:: THE DATA

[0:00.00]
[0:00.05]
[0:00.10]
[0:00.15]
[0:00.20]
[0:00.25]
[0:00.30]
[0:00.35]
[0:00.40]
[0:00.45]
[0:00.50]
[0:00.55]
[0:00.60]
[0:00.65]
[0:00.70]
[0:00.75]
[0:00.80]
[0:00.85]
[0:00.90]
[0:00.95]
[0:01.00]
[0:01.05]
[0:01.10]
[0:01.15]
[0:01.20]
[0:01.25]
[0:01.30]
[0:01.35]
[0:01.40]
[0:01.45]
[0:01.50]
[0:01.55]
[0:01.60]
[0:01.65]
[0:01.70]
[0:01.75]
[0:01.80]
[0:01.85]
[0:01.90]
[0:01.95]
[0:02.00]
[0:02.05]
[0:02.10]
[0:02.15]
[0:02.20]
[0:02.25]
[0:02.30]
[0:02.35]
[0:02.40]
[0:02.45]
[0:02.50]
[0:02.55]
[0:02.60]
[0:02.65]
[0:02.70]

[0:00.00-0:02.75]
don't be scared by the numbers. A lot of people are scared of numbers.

::::
:: THE DATA

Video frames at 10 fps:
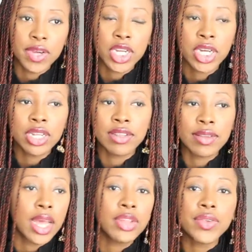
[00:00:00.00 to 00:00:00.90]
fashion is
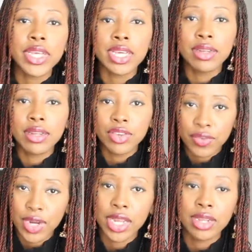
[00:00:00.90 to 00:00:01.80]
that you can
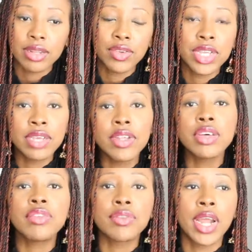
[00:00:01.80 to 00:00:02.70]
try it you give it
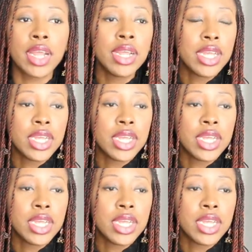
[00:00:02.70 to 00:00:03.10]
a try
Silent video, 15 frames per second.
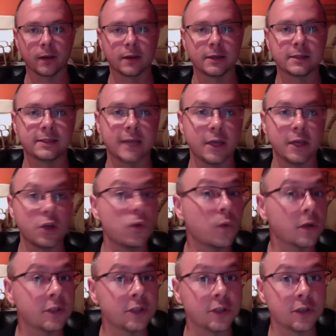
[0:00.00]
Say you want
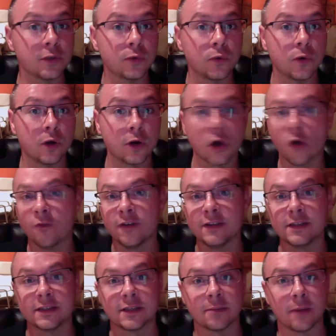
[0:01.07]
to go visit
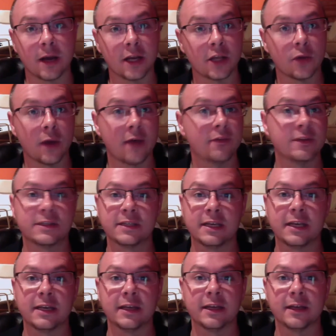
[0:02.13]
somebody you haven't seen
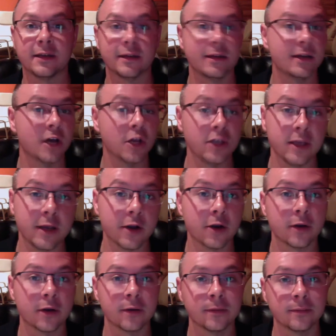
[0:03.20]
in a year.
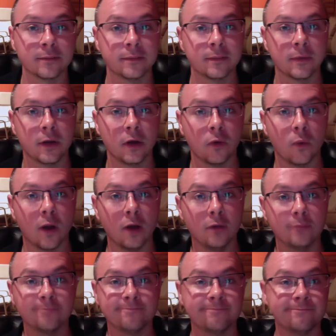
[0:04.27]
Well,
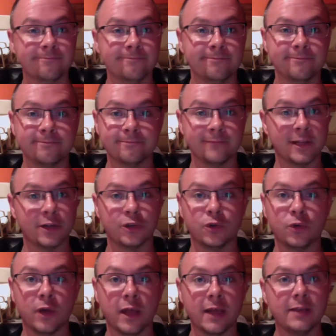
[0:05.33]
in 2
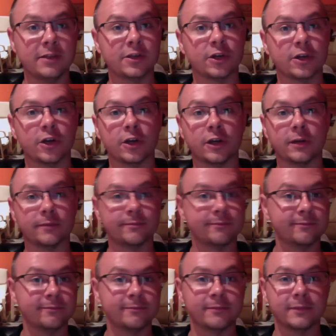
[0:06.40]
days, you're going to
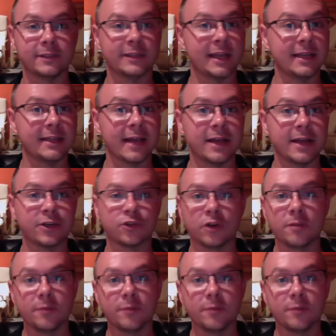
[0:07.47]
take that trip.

::::

PROBLEM TO SOLVE: Search the data above for lines holding "frames" and copy each of them.

YOUR SOLUTION:
Video frames at 10 fps:
Silent video, 15 frames per second.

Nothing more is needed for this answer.